Although the records contain pictures, only their text should be set down, exactly as written.

Saved entries =>
********

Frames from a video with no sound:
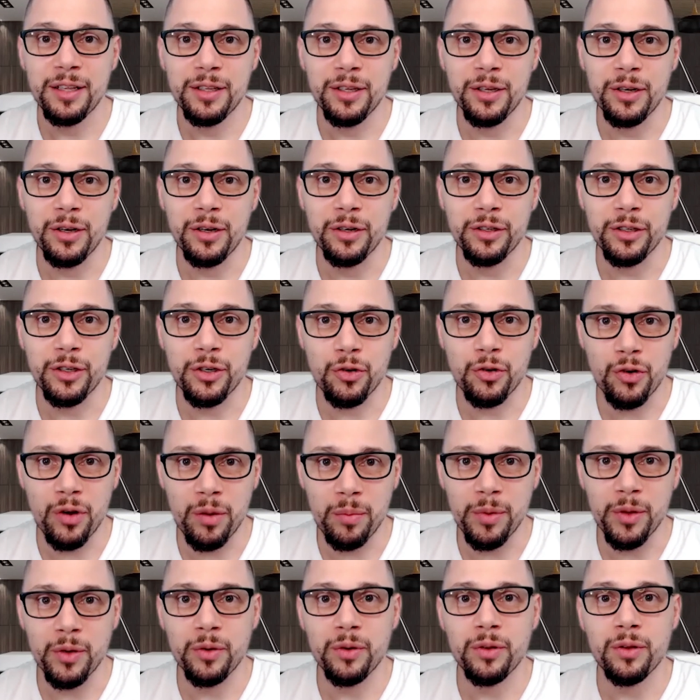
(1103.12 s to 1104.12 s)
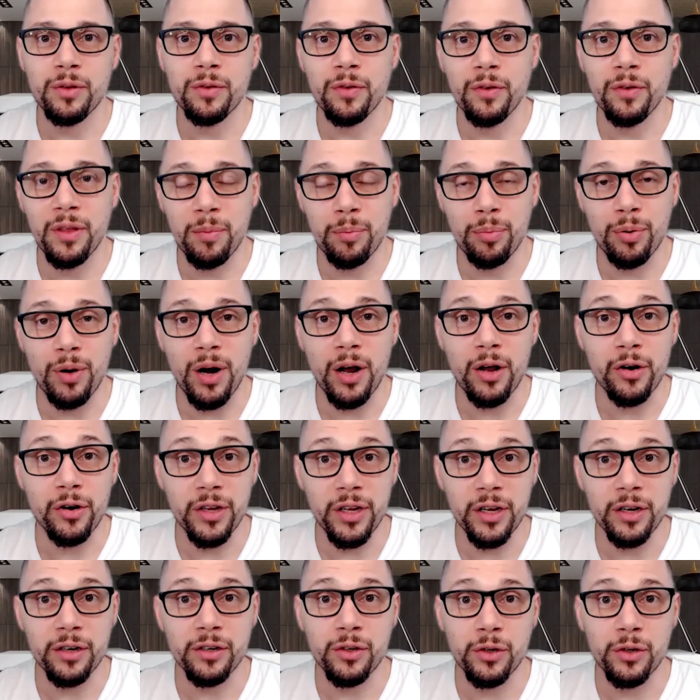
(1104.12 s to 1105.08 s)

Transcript: to contribute to the prior year.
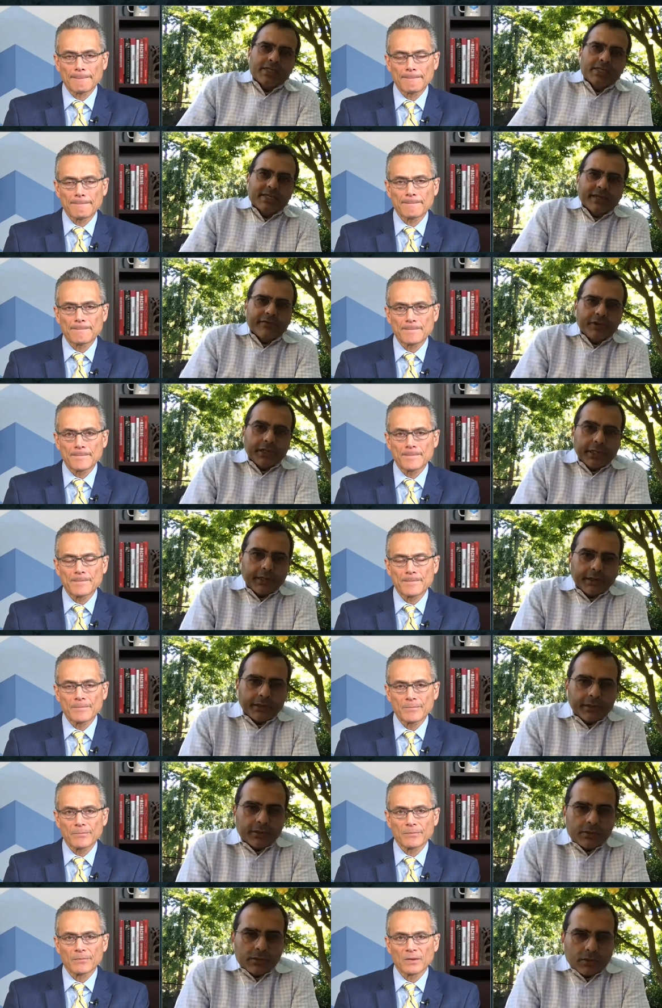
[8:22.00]
Speaker 1: 7
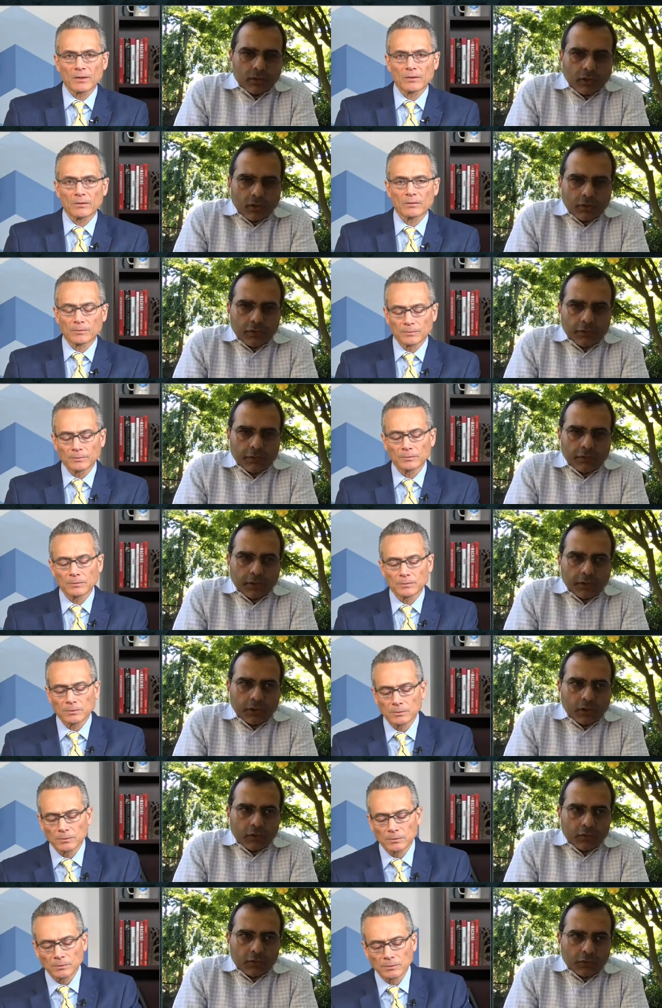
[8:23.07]
areas of
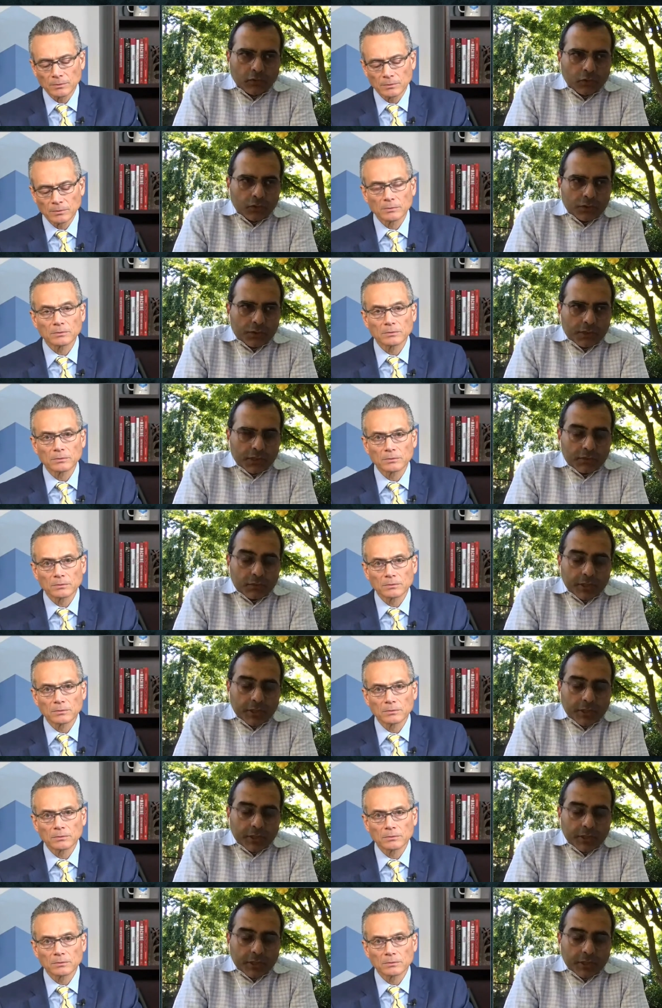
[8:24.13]
focus as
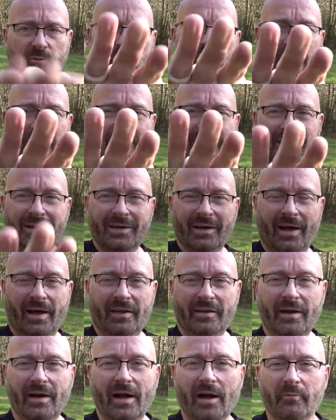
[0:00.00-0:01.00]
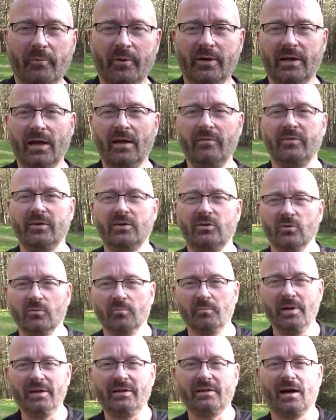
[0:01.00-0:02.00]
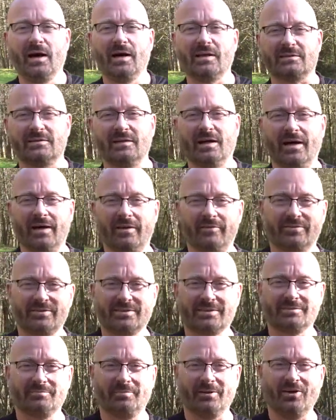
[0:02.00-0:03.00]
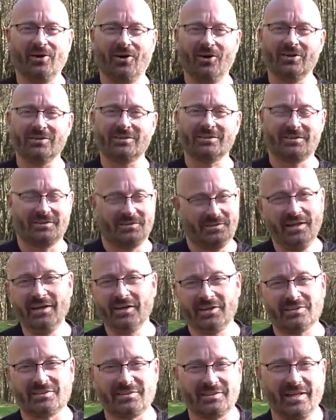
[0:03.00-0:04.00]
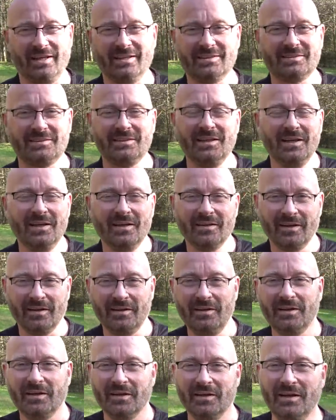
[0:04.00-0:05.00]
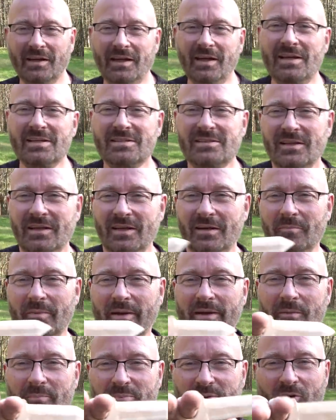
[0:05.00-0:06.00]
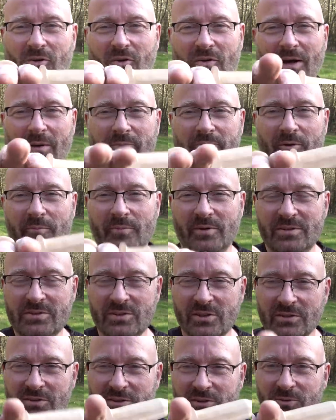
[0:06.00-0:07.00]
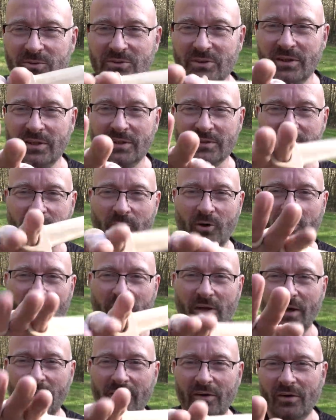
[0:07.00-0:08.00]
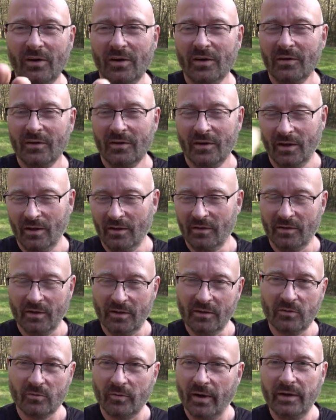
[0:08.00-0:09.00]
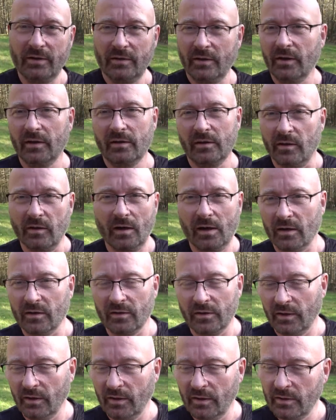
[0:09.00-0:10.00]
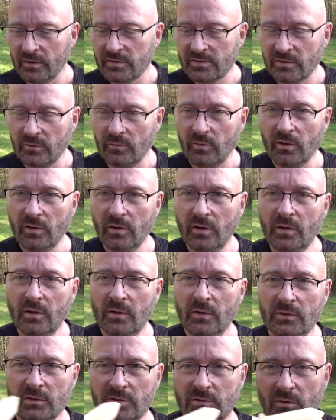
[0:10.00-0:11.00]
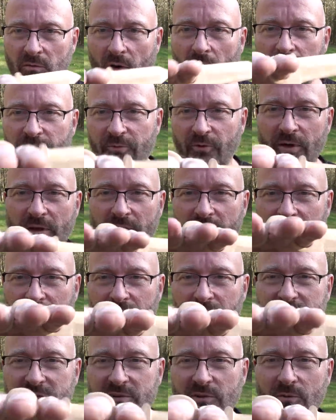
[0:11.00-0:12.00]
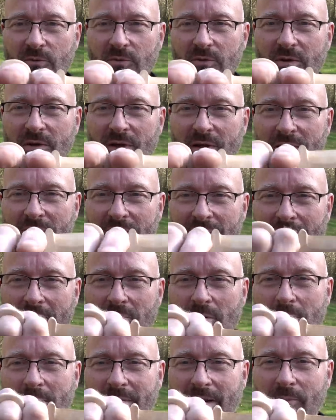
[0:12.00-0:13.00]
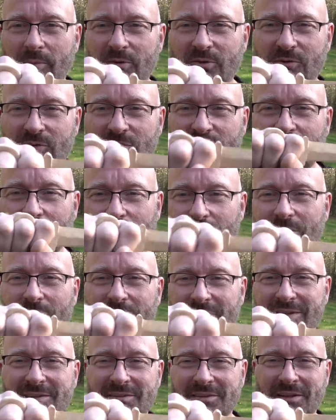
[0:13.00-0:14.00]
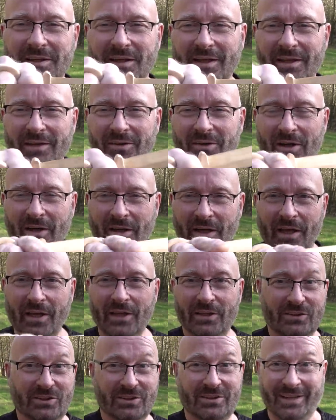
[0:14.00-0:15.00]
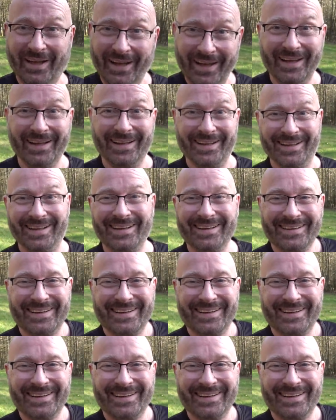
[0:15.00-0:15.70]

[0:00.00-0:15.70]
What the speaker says: wood, and then I will give it to Midgard Knives, because Dirk says that he can easily make a prototype from this just using his water cutter and then grinding it and hardening it and so on. So hopefully very soon I will be able to show you this thing here in steel.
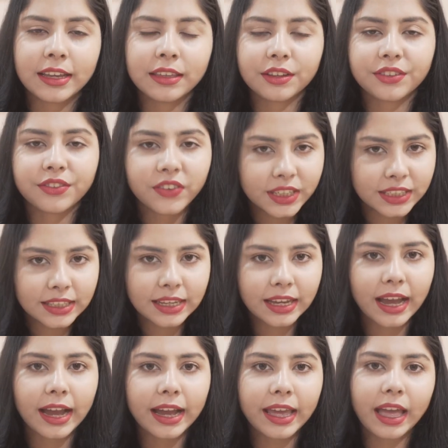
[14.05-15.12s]
The first thing
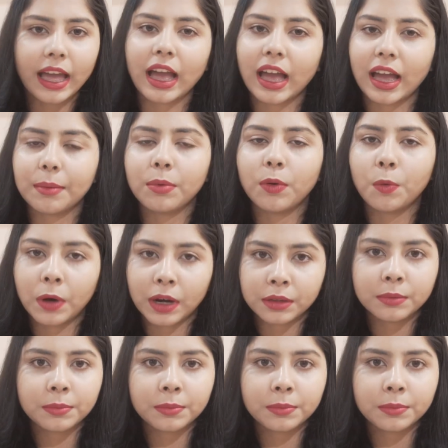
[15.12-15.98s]
I have one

********

Answer to this exercise =>
Frames from a video with no sound:
(1103.12 s to 1104.12 s)
(1104.12 s to 1105.08 s)

Transcript: to contribute to the prior year.
[8:22.00]
Speaker 1: 7
[8:23.07]
areas of
[8:24.13]
focus as
[0:00.00-0:01.00]
[0:01.00-0:02.00]
[0:02.00-0:03.00]
[0:03.00-0:04.00]
[0:04.00-0:05.00]
[0:05.00-0:06.00]
[0:06.00-0:07.00]
[0:07.00-0:08.00]
[0:08.00-0:09.00]
[0:09.00-0:10.00]
[0:10.00-0:11.00]
[0:11.00-0:12.00]
[0:12.00-0:13.00]
[0:13.00-0:14.00]
[0:14.00-0:15.00]
[0:15.00-0:15.70]

[0:00.00-0:15.70]
What the speaker says: wood, and then I will give it to Midgard Knives, because Dirk says that he can easily make a prototype from this just using his water cutter and then grinding it and hardening it and so on. So hopefully very soon I will be able to show you this thing here in steel.
[14.05-15.12s]
The first thing
[15.12-15.98s]
I have one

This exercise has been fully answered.